*WORK INSTRUCTIONS*:
Set down each record exactly. Omit the pictures.

[Extracted records]
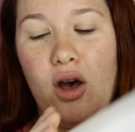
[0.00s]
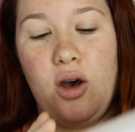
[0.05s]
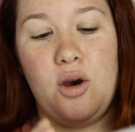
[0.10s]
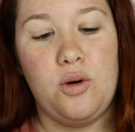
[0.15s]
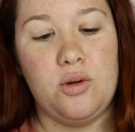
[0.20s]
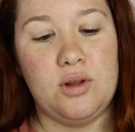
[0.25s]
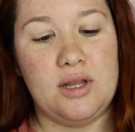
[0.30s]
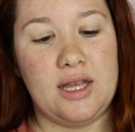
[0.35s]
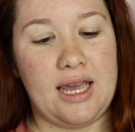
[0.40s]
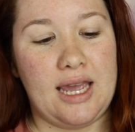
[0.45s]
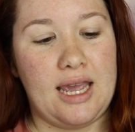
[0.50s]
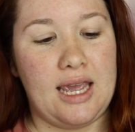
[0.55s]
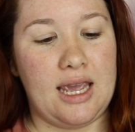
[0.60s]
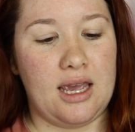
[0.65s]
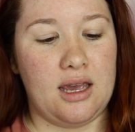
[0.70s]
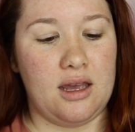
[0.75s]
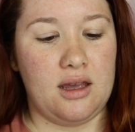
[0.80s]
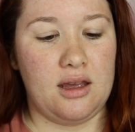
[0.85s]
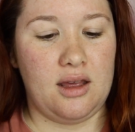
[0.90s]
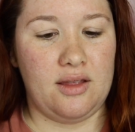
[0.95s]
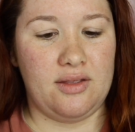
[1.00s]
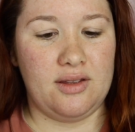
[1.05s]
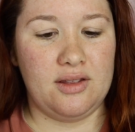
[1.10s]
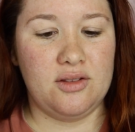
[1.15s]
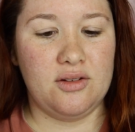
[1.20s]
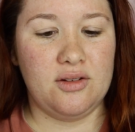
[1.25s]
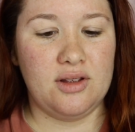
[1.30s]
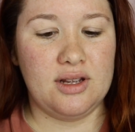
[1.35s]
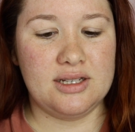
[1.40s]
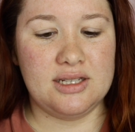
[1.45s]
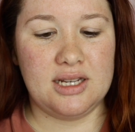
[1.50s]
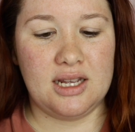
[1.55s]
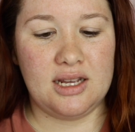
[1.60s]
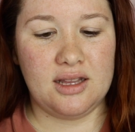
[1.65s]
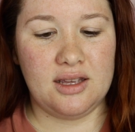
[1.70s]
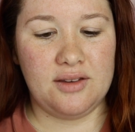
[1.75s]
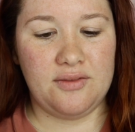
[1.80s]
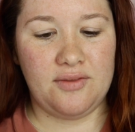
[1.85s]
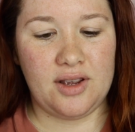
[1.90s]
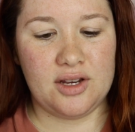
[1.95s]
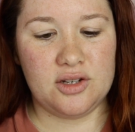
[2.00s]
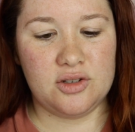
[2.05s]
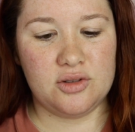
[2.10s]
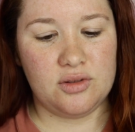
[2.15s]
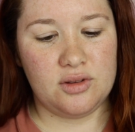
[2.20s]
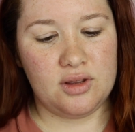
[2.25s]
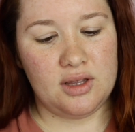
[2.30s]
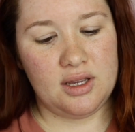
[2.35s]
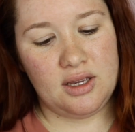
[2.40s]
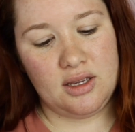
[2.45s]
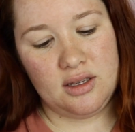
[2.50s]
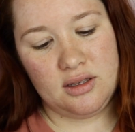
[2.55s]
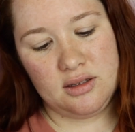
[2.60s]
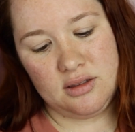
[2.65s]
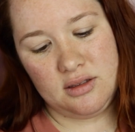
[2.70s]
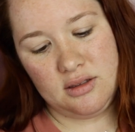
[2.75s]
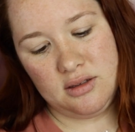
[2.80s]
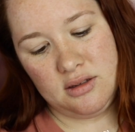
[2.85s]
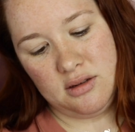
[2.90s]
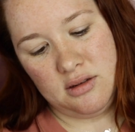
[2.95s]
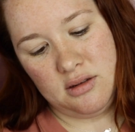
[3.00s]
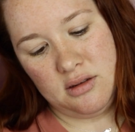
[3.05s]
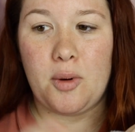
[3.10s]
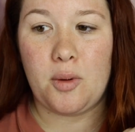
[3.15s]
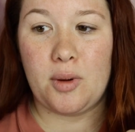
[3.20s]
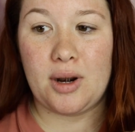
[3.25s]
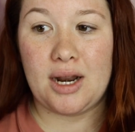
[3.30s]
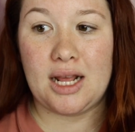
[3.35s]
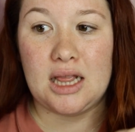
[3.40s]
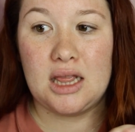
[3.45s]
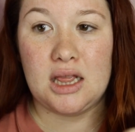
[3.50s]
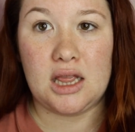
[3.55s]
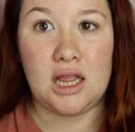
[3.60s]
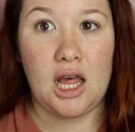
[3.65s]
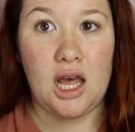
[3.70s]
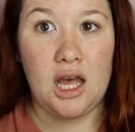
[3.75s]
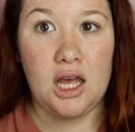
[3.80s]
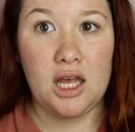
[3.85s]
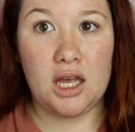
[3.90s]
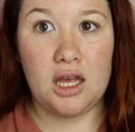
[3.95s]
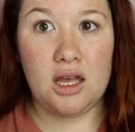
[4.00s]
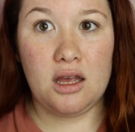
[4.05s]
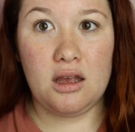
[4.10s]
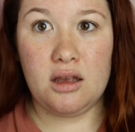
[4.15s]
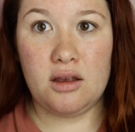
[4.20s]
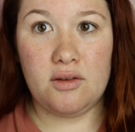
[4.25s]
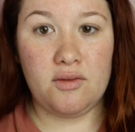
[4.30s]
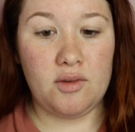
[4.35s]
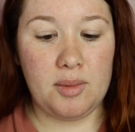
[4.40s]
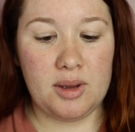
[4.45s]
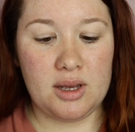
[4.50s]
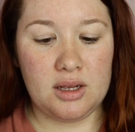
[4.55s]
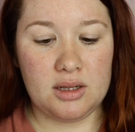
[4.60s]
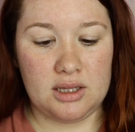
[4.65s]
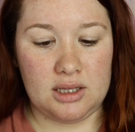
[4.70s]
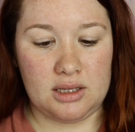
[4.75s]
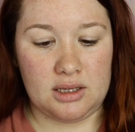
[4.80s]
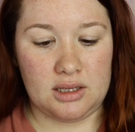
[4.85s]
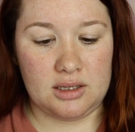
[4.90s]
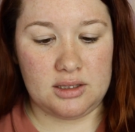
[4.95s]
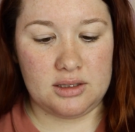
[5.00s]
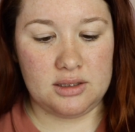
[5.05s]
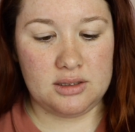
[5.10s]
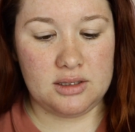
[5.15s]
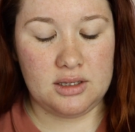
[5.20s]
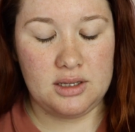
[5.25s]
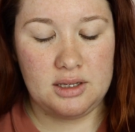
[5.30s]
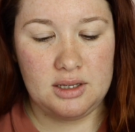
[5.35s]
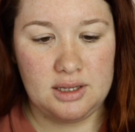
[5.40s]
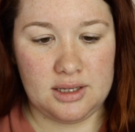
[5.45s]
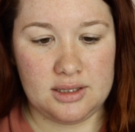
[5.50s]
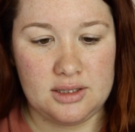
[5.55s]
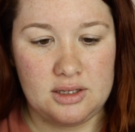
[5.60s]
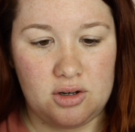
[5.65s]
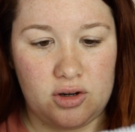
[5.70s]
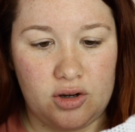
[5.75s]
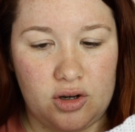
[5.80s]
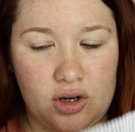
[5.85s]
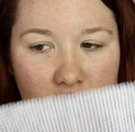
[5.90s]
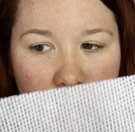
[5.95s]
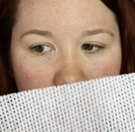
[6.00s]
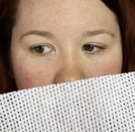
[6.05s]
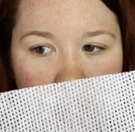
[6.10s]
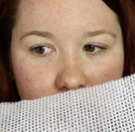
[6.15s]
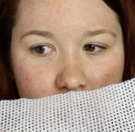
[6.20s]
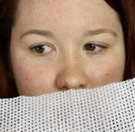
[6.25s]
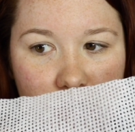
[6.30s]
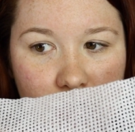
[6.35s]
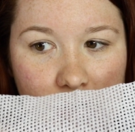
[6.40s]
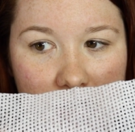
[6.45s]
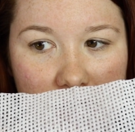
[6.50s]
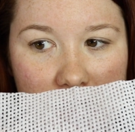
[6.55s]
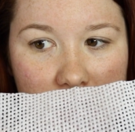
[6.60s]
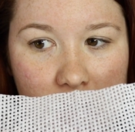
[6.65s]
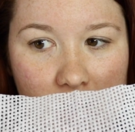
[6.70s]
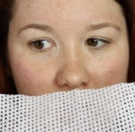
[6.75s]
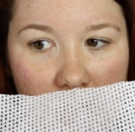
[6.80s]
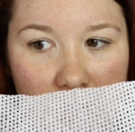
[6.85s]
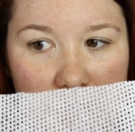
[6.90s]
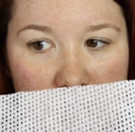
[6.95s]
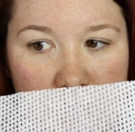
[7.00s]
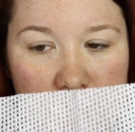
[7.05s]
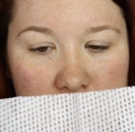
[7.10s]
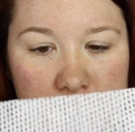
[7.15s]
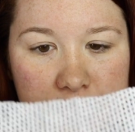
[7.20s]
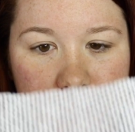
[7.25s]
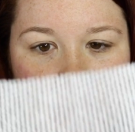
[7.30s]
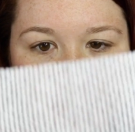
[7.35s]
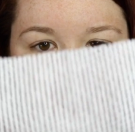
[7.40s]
Olay, I think they're like daily facial things. What I love about these is they're dry cloths.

*RESULT*:
[0.00s]
[0.05s]
[0.10s]
[0.15s]
[0.20s]
[0.25s]
[0.30s]
[0.35s]
[0.40s]
[0.45s]
[0.50s]
[0.55s]
[0.60s]
[0.65s]
[0.70s]
[0.75s]
[0.80s]
[0.85s]
[0.90s]
[0.95s]
[1.00s]
[1.05s]
[1.10s]
[1.15s]
[1.20s]
[1.25s]
[1.30s]
[1.35s]
[1.40s]
[1.45s]
[1.50s]
[1.55s]
[1.60s]
[1.65s]
[1.70s]
[1.75s]
[1.80s]
[1.85s]
[1.90s]
[1.95s]
[2.00s]
[2.05s]
[2.10s]
[2.15s]
[2.20s]
[2.25s]
[2.30s]
[2.35s]
[2.40s]
[2.45s]
[2.50s]
[2.55s]
[2.60s]
[2.65s]
[2.70s]
[2.75s]
[2.80s]
[2.85s]
[2.90s]
[2.95s]
[3.00s]
[3.05s]
[3.10s]
[3.15s]
[3.20s]
[3.25s]
[3.30s]
[3.35s]
[3.40s]
[3.45s]
[3.50s]
[3.55s]
[3.60s]
[3.65s]
[3.70s]
[3.75s]
[3.80s]
[3.85s]
[3.90s]
[3.95s]
[4.00s]
[4.05s]
[4.10s]
[4.15s]
[4.20s]
[4.25s]
[4.30s]
[4.35s]
[4.40s]
[4.45s]
[4.50s]
[4.55s]
[4.60s]
[4.65s]
[4.70s]
[4.75s]
[4.80s]
[4.85s]
[4.90s]
[4.95s]
[5.00s]
[5.05s]
[5.10s]
[5.15s]
[5.20s]
[5.25s]
[5.30s]
[5.35s]
[5.40s]
[5.45s]
[5.50s]
[5.55s]
[5.60s]
[5.65s]
[5.70s]
[5.75s]
[5.80s]
[5.85s]
[5.90s]
[5.95s]
[6.00s]
[6.05s]
[6.10s]
[6.15s]
[6.20s]
[6.25s]
[6.30s]
[6.35s]
[6.40s]
[6.45s]
[6.50s]
[6.55s]
[6.60s]
[6.65s]
[6.70s]
[6.75s]
[6.80s]
[6.85s]
[6.90s]
[6.95s]
[7.00s]
[7.05s]
[7.10s]
[7.15s]
[7.20s]
[7.25s]
[7.30s]
[7.35s]
[7.40s]
Olay, I think they're like daily facial things. What I love about these is they're dry cloths.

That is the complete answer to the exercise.